• [YOUR TASK]: Pictures are to be omitted. Output only the lines from the one containing "[00:00:00.00 to 00:00:01.09]" through the end of the data, word for word.

• [RECORDS PROVIDED]:

# # #

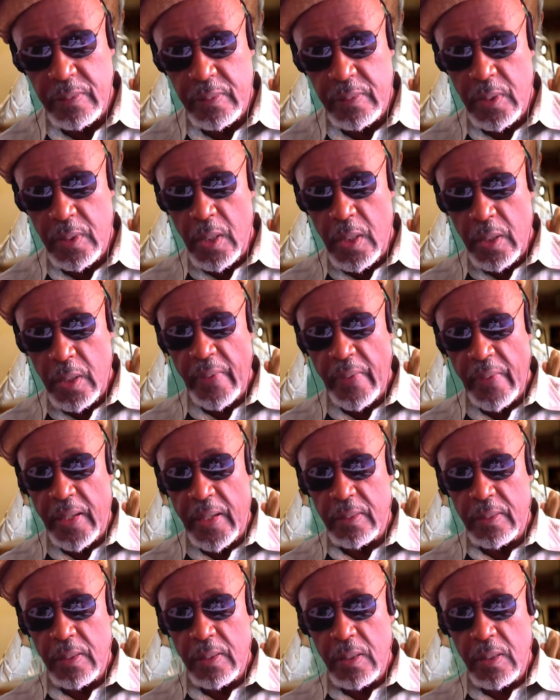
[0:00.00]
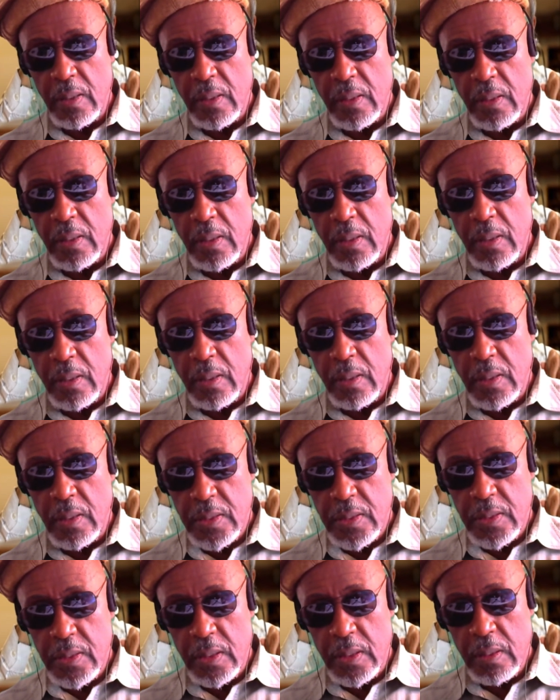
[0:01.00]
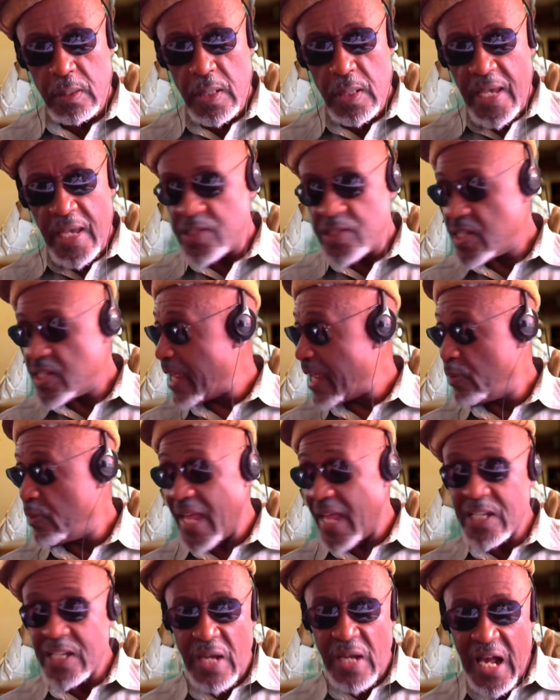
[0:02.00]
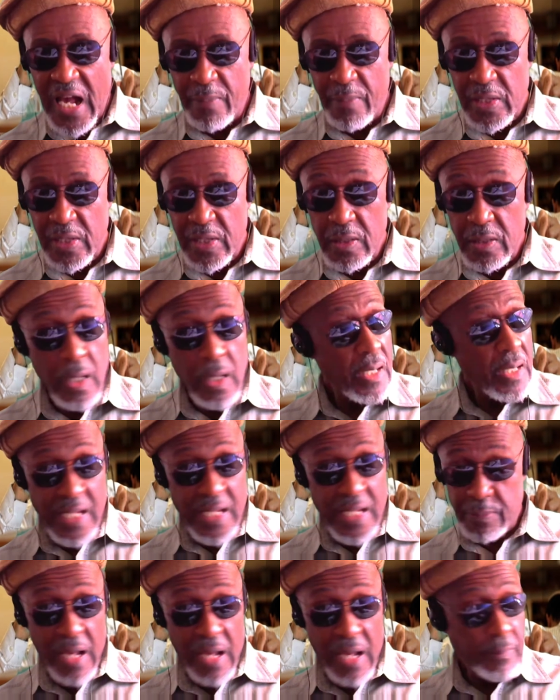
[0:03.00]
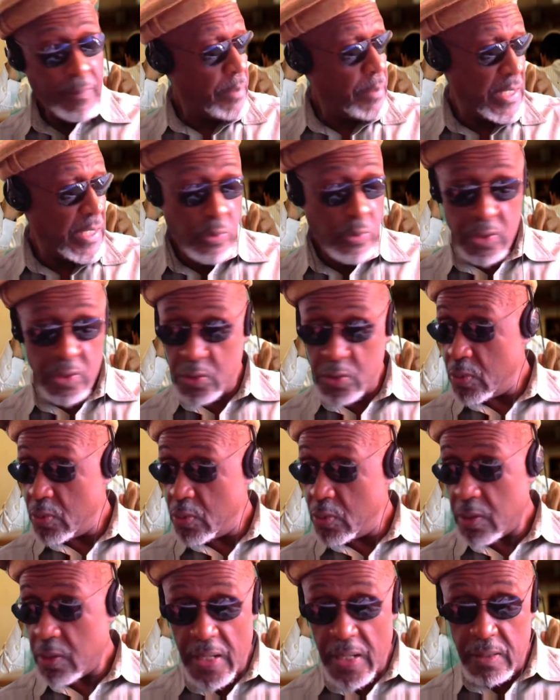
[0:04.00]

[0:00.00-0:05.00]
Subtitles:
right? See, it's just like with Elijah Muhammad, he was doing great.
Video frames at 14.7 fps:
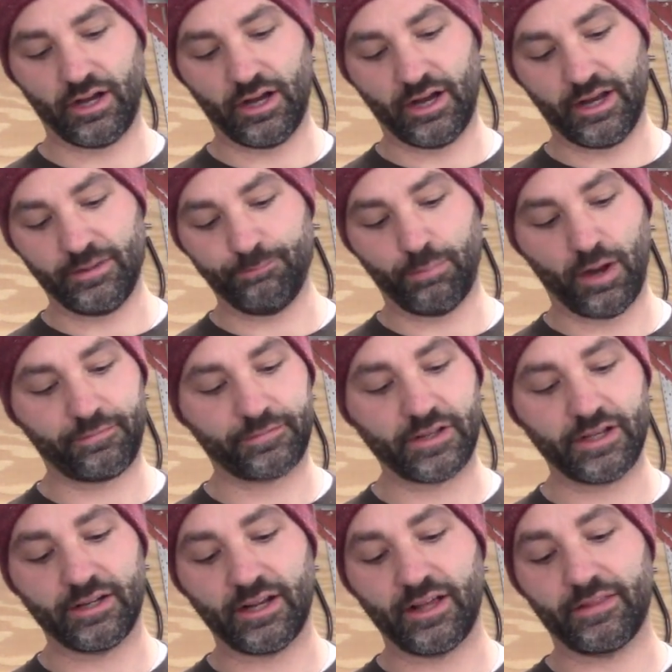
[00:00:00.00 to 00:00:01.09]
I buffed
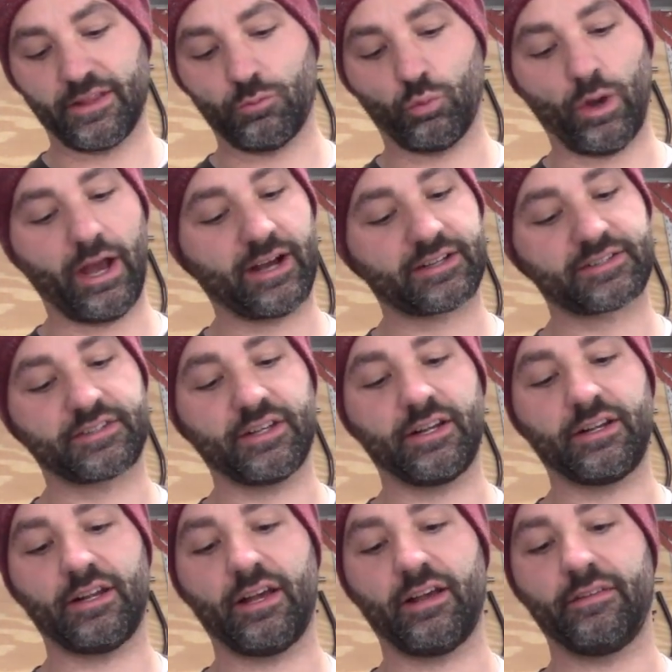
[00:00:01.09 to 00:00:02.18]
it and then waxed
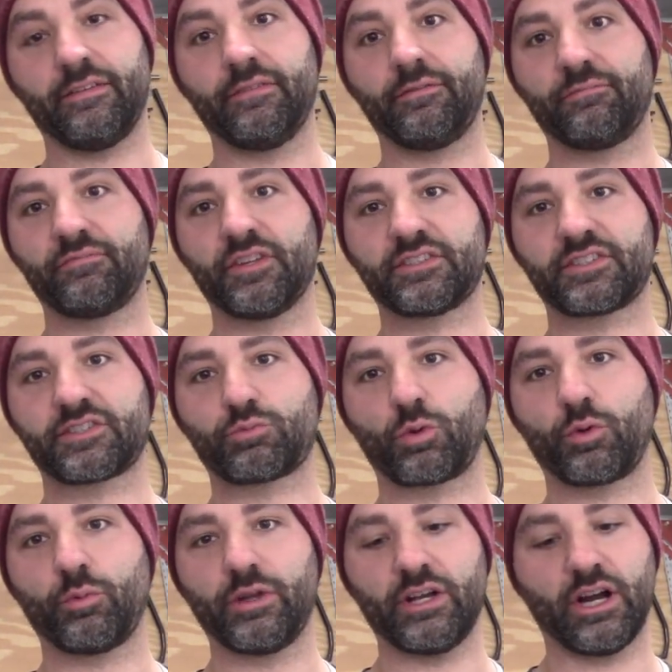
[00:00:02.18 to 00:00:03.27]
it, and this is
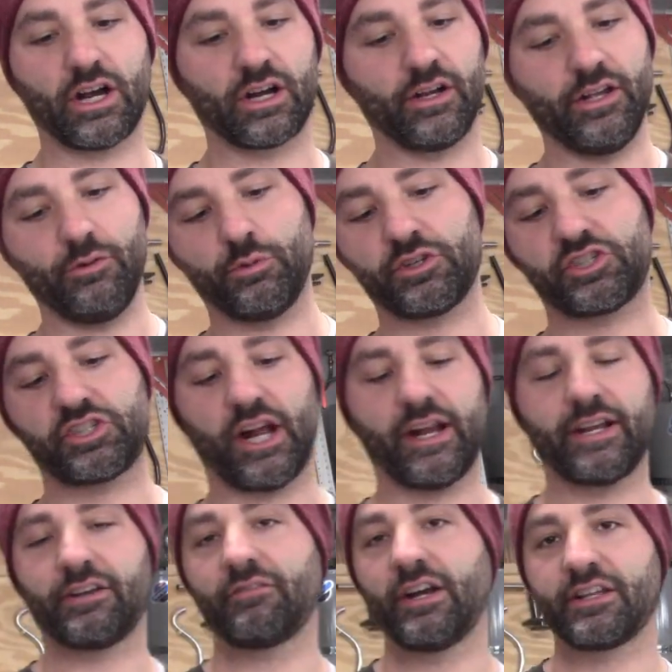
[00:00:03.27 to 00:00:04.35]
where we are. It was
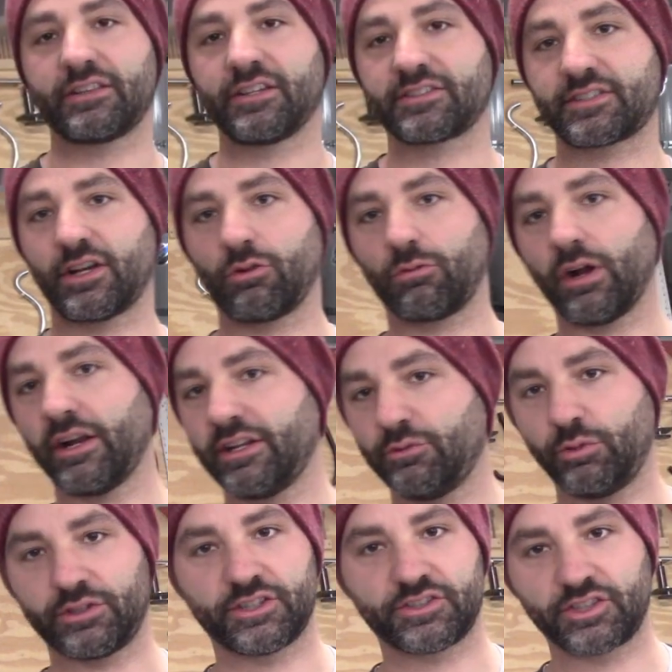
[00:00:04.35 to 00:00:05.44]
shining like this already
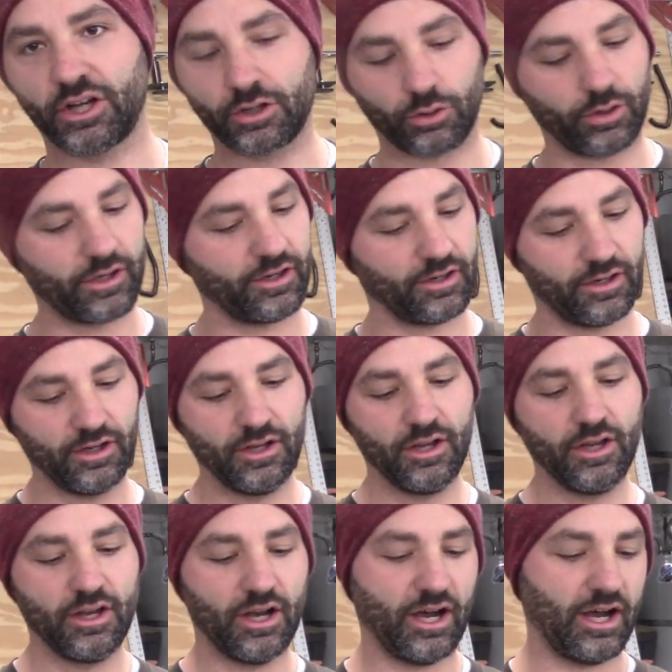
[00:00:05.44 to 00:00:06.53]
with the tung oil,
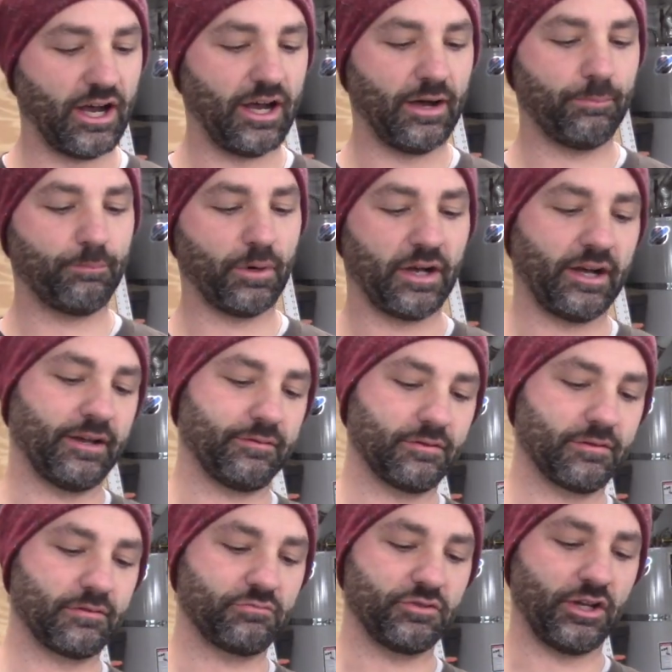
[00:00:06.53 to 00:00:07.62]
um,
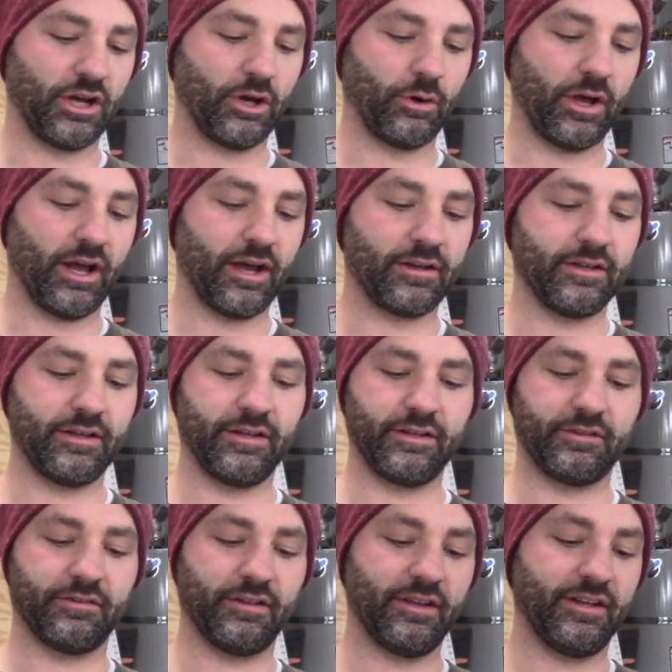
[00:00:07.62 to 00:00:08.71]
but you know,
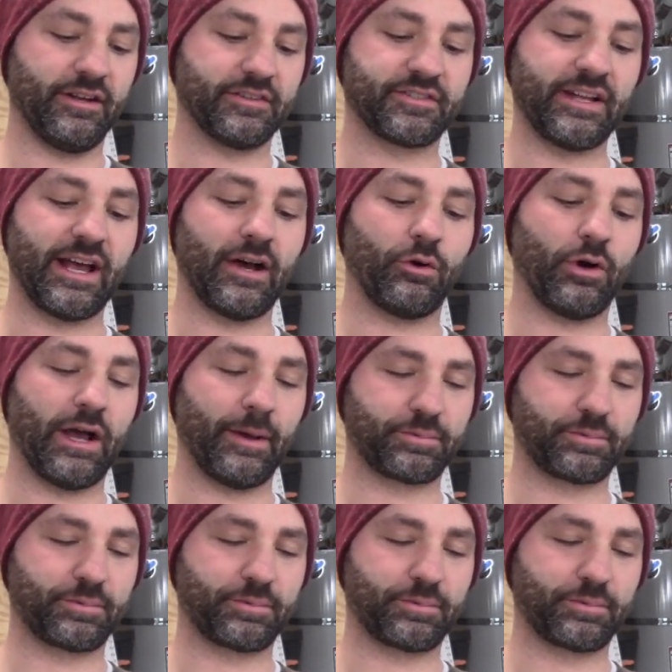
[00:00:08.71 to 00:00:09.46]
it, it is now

# # #

• [TASK ANSWER]:
[00:00:00.00 to 00:00:01.09]
I buffed
[00:00:01.09 to 00:00:02.18]
it and then waxed
[00:00:02.18 to 00:00:03.27]
it, and this is
[00:00:03.27 to 00:00:04.35]
where we are. It was
[00:00:04.35 to 00:00:05.44]
shining like this already
[00:00:05.44 to 00:00:06.53]
with the tung oil,
[00:00:06.53 to 00:00:07.62]
um,
[00:00:07.62 to 00:00:08.71]
but you know,
[00:00:08.71 to 00:00:09.46]
it, it is now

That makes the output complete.